(Material supplied)

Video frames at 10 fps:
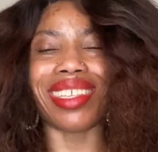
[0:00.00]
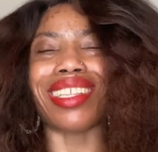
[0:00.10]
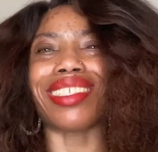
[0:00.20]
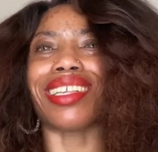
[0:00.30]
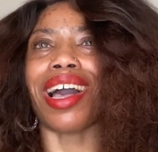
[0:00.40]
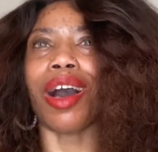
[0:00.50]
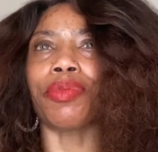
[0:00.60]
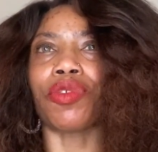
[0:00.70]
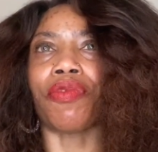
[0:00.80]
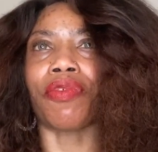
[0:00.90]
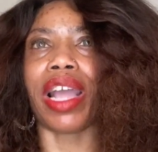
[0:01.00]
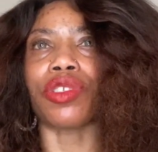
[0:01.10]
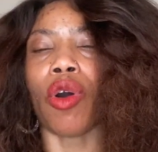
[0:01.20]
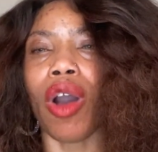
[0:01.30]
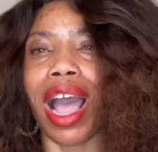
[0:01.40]
It's helped to fight
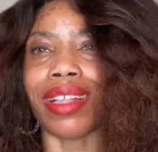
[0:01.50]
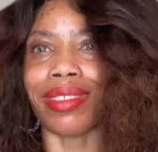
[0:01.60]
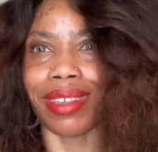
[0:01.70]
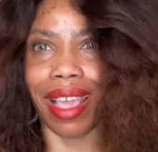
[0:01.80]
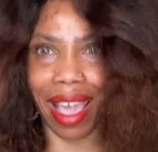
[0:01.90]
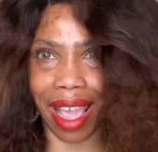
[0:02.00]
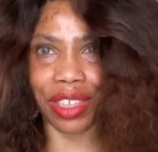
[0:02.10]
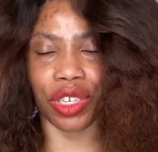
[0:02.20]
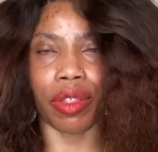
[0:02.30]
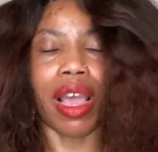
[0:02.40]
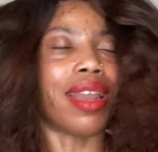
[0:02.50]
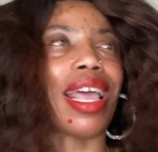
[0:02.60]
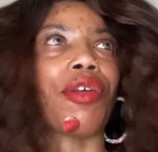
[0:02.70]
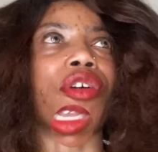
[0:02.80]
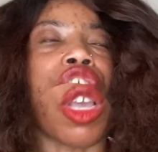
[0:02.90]
anti-aging.
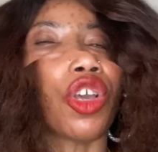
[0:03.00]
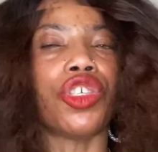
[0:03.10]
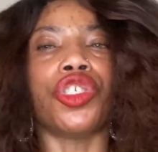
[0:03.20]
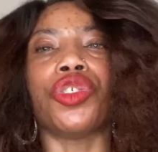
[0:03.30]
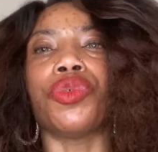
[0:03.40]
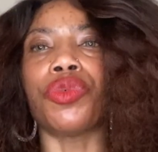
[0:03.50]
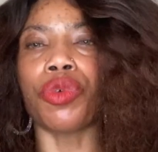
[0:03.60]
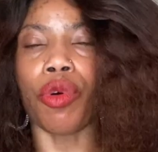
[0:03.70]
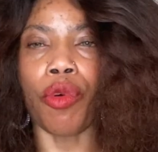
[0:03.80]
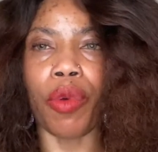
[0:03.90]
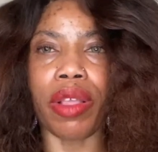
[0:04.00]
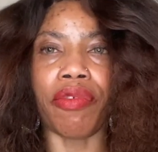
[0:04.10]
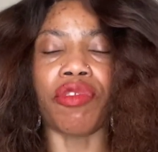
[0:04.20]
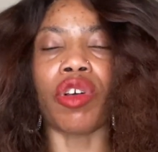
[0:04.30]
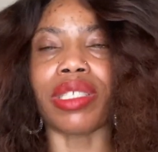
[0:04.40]
Like when you
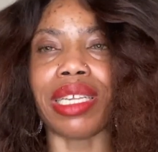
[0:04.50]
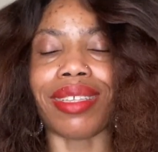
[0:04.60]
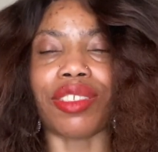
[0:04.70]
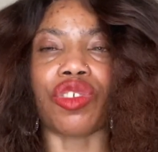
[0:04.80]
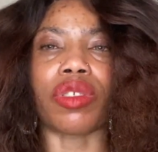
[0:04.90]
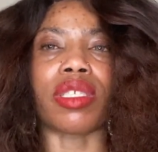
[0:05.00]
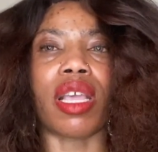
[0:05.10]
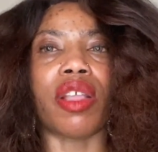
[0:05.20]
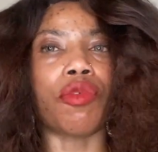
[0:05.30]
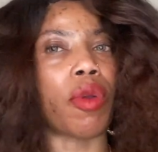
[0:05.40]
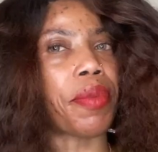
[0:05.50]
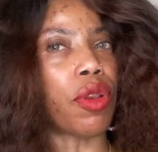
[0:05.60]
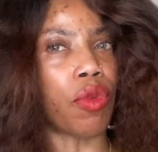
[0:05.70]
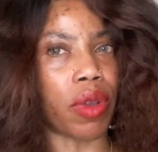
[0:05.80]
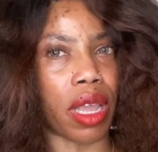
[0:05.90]
notice that your skin will be
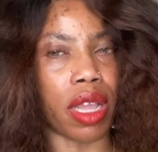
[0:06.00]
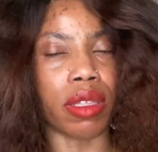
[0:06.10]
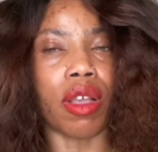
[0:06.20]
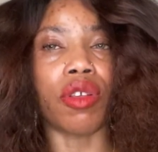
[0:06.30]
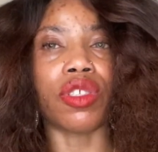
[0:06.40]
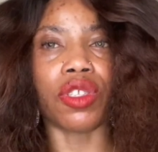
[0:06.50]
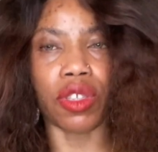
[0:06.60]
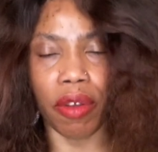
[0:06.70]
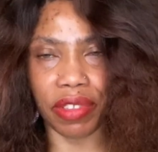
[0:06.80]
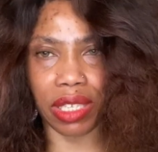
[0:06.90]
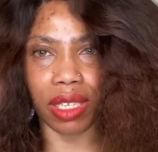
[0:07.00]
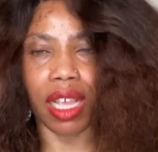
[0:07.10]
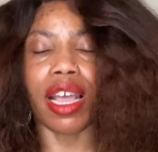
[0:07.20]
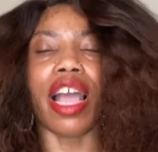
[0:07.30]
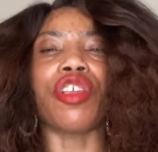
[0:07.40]
looking soft,
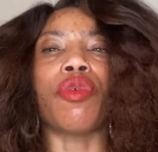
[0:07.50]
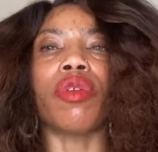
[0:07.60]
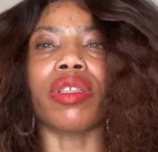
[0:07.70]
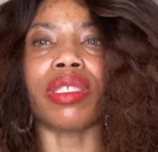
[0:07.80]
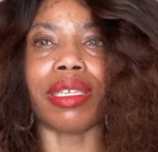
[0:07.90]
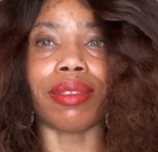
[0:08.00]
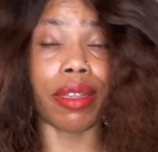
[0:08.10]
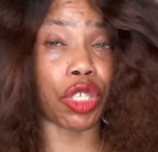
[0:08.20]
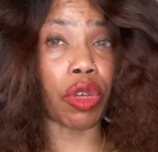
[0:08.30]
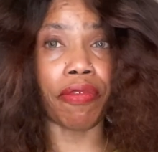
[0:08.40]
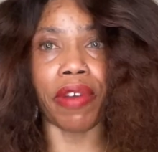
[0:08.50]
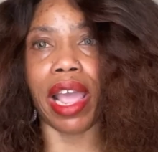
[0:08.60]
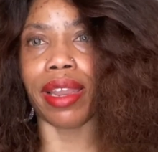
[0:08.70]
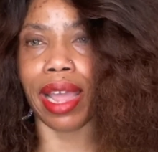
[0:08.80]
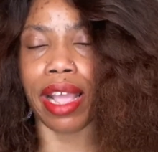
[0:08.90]
and you'll notice that your
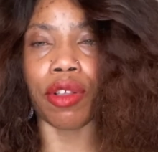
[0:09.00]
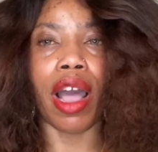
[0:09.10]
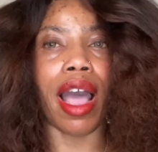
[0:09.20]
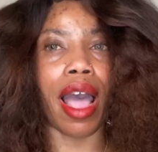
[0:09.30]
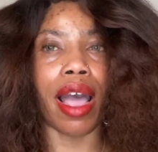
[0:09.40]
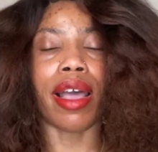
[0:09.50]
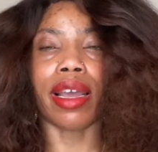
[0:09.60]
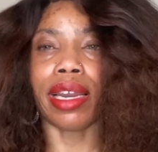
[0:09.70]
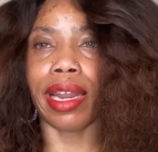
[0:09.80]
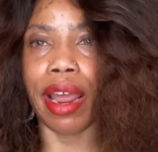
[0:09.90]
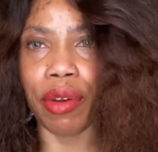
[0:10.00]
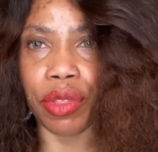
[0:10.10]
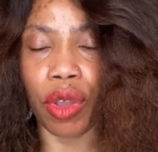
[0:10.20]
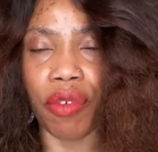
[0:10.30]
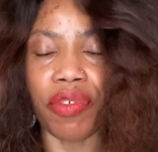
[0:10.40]
fine lines are
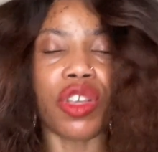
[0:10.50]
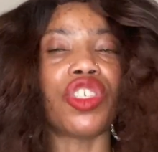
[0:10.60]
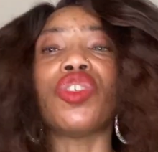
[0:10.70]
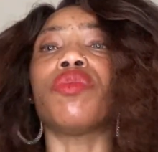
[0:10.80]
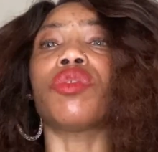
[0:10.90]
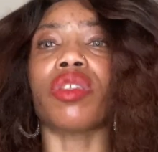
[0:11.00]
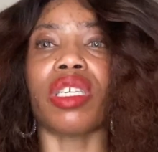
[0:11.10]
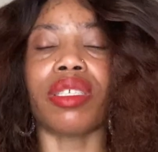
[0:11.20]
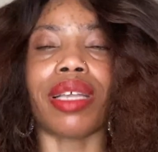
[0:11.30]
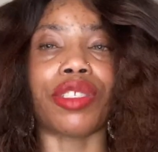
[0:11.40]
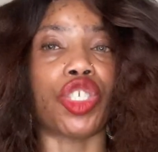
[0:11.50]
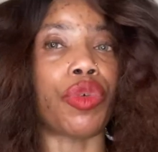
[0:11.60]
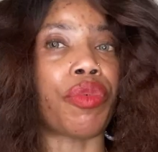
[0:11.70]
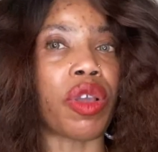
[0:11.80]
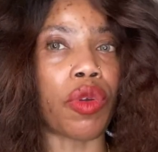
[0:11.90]
clearing off, you notice that your
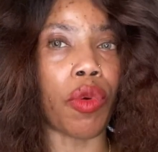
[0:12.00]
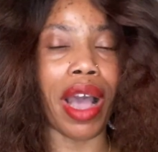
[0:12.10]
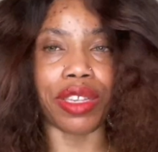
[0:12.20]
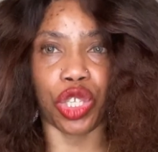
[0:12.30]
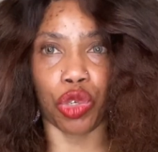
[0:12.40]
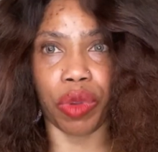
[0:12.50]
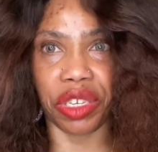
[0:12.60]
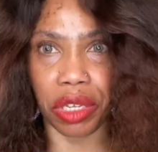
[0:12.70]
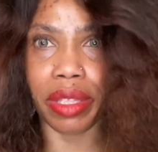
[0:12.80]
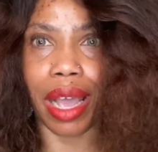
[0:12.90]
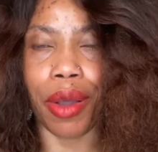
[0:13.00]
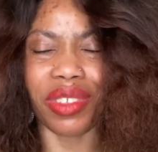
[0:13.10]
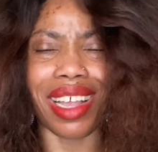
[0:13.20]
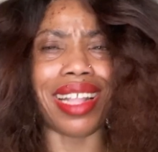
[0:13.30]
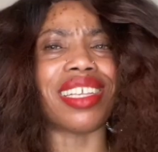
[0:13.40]
wrinkles are stretching
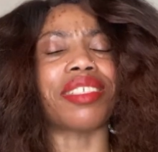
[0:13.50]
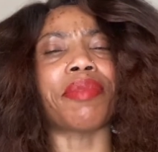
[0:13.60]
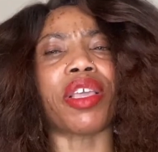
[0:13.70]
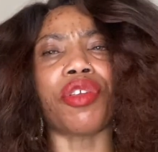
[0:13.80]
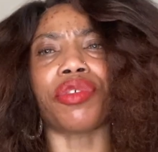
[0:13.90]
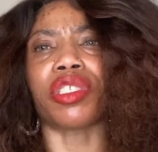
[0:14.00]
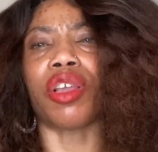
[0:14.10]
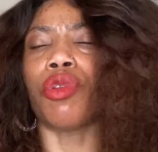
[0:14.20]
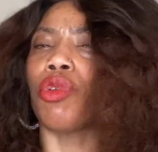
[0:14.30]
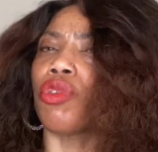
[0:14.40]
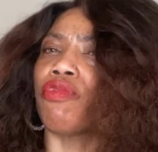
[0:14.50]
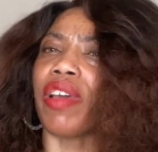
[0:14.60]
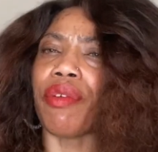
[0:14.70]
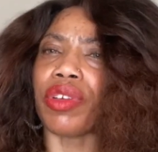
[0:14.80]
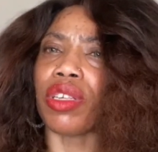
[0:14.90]
out, and it's making your skin look
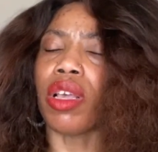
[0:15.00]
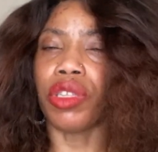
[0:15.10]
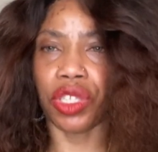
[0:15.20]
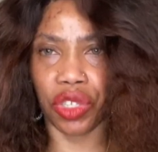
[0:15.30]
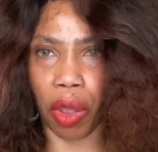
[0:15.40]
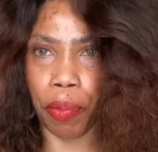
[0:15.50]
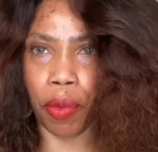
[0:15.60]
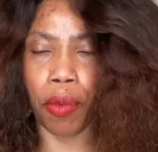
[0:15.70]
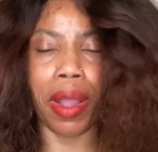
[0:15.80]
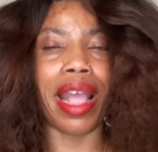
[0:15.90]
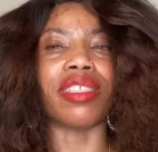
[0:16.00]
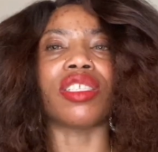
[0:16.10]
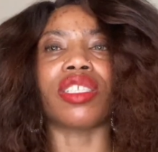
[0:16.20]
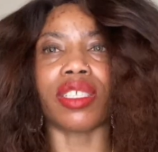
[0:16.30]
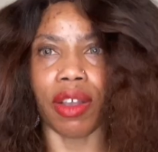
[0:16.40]
very supple and
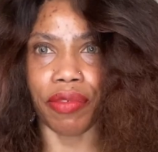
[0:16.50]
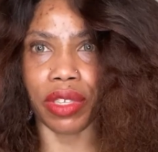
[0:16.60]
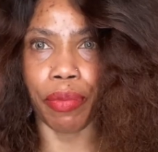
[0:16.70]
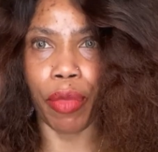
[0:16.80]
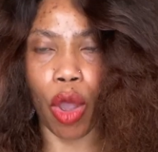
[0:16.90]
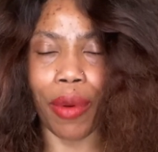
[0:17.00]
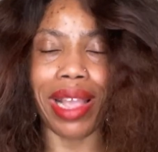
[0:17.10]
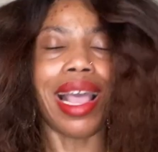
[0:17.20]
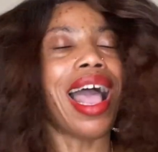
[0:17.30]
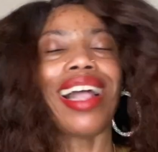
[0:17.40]
soft, all right.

(End Material supplied)

## Exercise goal
Wherever an image sits in the data, omit it; everything else must be copied exactly.

## Response
Video frames at 10 fps:
[0:00.00]
[0:00.10]
[0:00.20]
[0:00.30]
[0:00.40]
[0:00.50]
[0:00.60]
[0:00.70]
[0:00.80]
[0:00.90]
[0:01.00]
[0:01.10]
[0:01.20]
[0:01.30]
[0:01.40]
It's helped to fight
[0:01.50]
[0:01.60]
[0:01.70]
[0:01.80]
[0:01.90]
[0:02.00]
[0:02.10]
[0:02.20]
[0:02.30]
[0:02.40]
[0:02.50]
[0:02.60]
[0:02.70]
[0:02.80]
[0:02.90]
anti-aging.
[0:03.00]
[0:03.10]
[0:03.20]
[0:03.30]
[0:03.40]
[0:03.50]
[0:03.60]
[0:03.70]
[0:03.80]
[0:03.90]
[0:04.00]
[0:04.10]
[0:04.20]
[0:04.30]
[0:04.40]
Like when you
[0:04.50]
[0:04.60]
[0:04.70]
[0:04.80]
[0:04.90]
[0:05.00]
[0:05.10]
[0:05.20]
[0:05.30]
[0:05.40]
[0:05.50]
[0:05.60]
[0:05.70]
[0:05.80]
[0:05.90]
notice that your skin will be
[0:06.00]
[0:06.10]
[0:06.20]
[0:06.30]
[0:06.40]
[0:06.50]
[0:06.60]
[0:06.70]
[0:06.80]
[0:06.90]
[0:07.00]
[0:07.10]
[0:07.20]
[0:07.30]
[0:07.40]
looking soft,
[0:07.50]
[0:07.60]
[0:07.70]
[0:07.80]
[0:07.90]
[0:08.00]
[0:08.10]
[0:08.20]
[0:08.30]
[0:08.40]
[0:08.50]
[0:08.60]
[0:08.70]
[0:08.80]
[0:08.90]
and you'll notice that your
[0:09.00]
[0:09.10]
[0:09.20]
[0:09.30]
[0:09.40]
[0:09.50]
[0:09.60]
[0:09.70]
[0:09.80]
[0:09.90]
[0:10.00]
[0:10.10]
[0:10.20]
[0:10.30]
[0:10.40]
fine lines are
[0:10.50]
[0:10.60]
[0:10.70]
[0:10.80]
[0:10.90]
[0:11.00]
[0:11.10]
[0:11.20]
[0:11.30]
[0:11.40]
[0:11.50]
[0:11.60]
[0:11.70]
[0:11.80]
[0:11.90]
clearing off, you notice that your
[0:12.00]
[0:12.10]
[0:12.20]
[0:12.30]
[0:12.40]
[0:12.50]
[0:12.60]
[0:12.70]
[0:12.80]
[0:12.90]
[0:13.00]
[0:13.10]
[0:13.20]
[0:13.30]
[0:13.40]
wrinkles are stretching
[0:13.50]
[0:13.60]
[0:13.70]
[0:13.80]
[0:13.90]
[0:14.00]
[0:14.10]
[0:14.20]
[0:14.30]
[0:14.40]
[0:14.50]
[0:14.60]
[0:14.70]
[0:14.80]
[0:14.90]
out, and it's making your skin look
[0:15.00]
[0:15.10]
[0:15.20]
[0:15.30]
[0:15.40]
[0:15.50]
[0:15.60]
[0:15.70]
[0:15.80]
[0:15.90]
[0:16.00]
[0:16.10]
[0:16.20]
[0:16.30]
[0:16.40]
very supple and
[0:16.50]
[0:16.60]
[0:16.70]
[0:16.80]
[0:16.90]
[0:17.00]
[0:17.10]
[0:17.20]
[0:17.30]
[0:17.40]
soft, all right.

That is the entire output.